Non-invasive pathological voice classifications using linear and non-linear classifiers
Abstract
In this research work, a non-invasive method is conducted to diagnose the voice diseases
through acoustic analysis of voice signal. Three feature extraction methods are proposed based
on the time-domain energy variations, Mel frequency cepstral coefficients combined with singular
value decomposition and wavelet packet and entropy features. Linear classifier namely LDA
based classifier and non-linear classifiers such as k-NN classifier, MLP network, PNN, and GRNN
are suggested to discriminate pathological voices from normal voices. In this research work, three
databases such as MEEI voice disorders database, MAPACI Speech Pathology database, and
dataset-III (collected at Hospital Tuanku Fauziah, Kangar, Perlis) are used to test the
independence of the algorithms to the databases and the proposed feature extraction algorithms
are also tested in noisy condition at 30dB signal-to-noise ratio. Two types of experiments are
conducted using the proposed feature extraction and classification algorithms. In the first
experiment, classification of normal and pathological voice has been investigated. In the second
experiment, the detection of the specific type of voice disorders has been carried out through twoclass
pattern classification problems. The different kind of voice disorders are selected such as
AP squeezing, vocal fold edema and vocal fold paralysis based on the previous research works.
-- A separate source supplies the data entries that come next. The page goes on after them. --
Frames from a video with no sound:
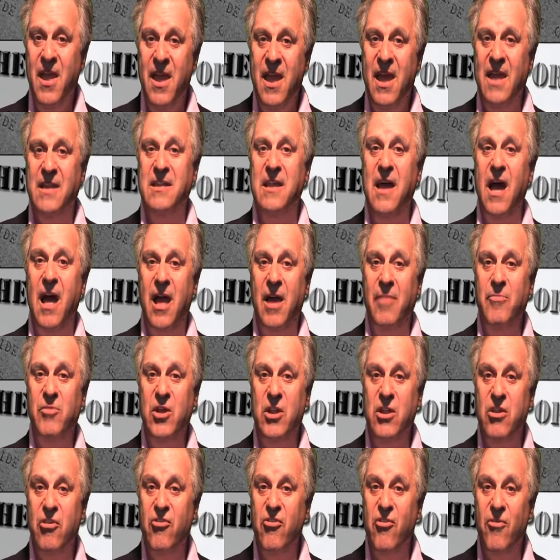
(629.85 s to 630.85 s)
and
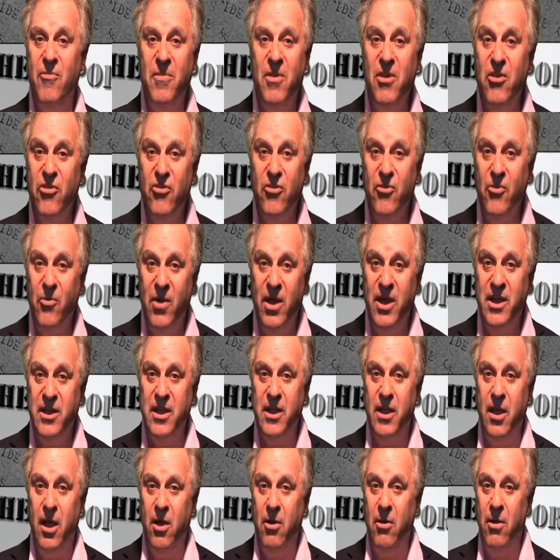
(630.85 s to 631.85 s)
communism is the way to
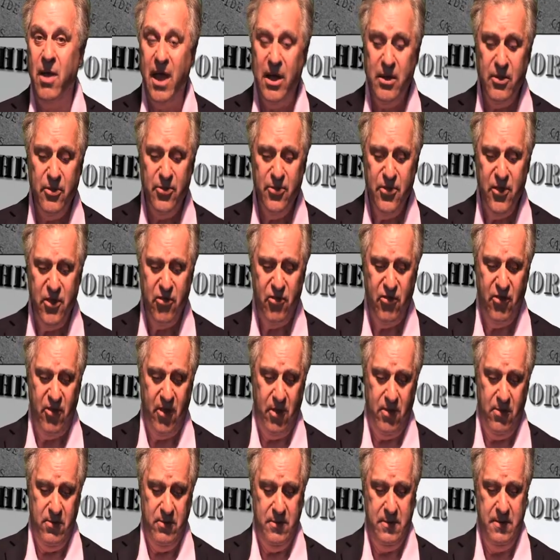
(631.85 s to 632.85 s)
go? I don't think
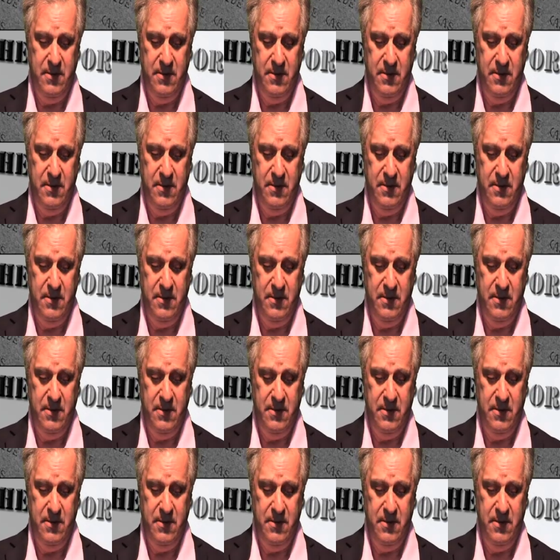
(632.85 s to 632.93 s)
so.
The experiment investigations elucidate that the proposed feature extraction algorithms give very
promising classification accuracy for the classification of normal and pathological voices under
controlled and noisy environment. In the case of detection of specific disorders, wavelet packet
and entropy features perform well compared to time-domain energy variations based features
and MFCCs and SVD based features. The following performance measures such as positive
predictivity, specificity, sensitivity, and overall accuracy have been considered, in order to test the
reliability and effectiveness of the linear and non-linear classifiers. For the MEEI voice disorders
database, the success rate of the classifiers is above 98% for the classification of normal and
pathological voices and for the detection of specific disorders the best classification accuracy of
100% is achieved. The experiments have also been repeated for the MAPACI speech pathology
database and dataset- III under controlled and noisy environment. The results indicate that the
wavelet packet and entropy based features provides better classification accuracy compared to
time-domain energy based features and MFCCs and SVD based features for the two more
databases. It is concluded that proposed feature extraction and classification algorithms can be
employed to help the medical professionals for early investigation of voice disorders.